Work order » What you return must match, exactly, the lines running from the one containing "[0:00.00-0:00.90]" to the end of the data, both included, and must contain no pictures.

Stored items

_ _ _

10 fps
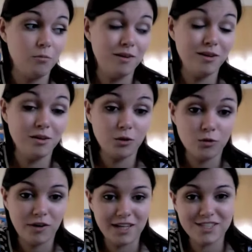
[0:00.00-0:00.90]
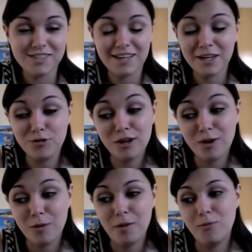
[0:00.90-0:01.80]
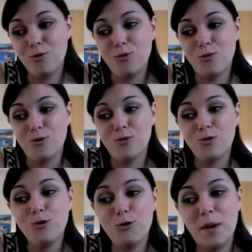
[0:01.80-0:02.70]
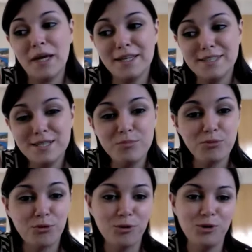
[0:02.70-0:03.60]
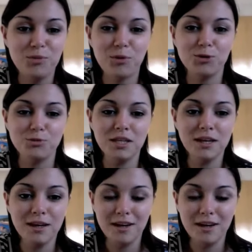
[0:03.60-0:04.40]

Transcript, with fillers: mais euh, voilà, j'ai sacrifié quand même euh, le packaging pour le produit.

_ _ _

Written answer »
[0:00.00-0:00.90]
[0:00.90-0:01.80]
[0:01.80-0:02.70]
[0:02.70-0:03.60]
[0:03.60-0:04.40]

Transcript, with fillers: mais euh, voilà, j'ai sacrifié quand même euh, le packaging pour le produit.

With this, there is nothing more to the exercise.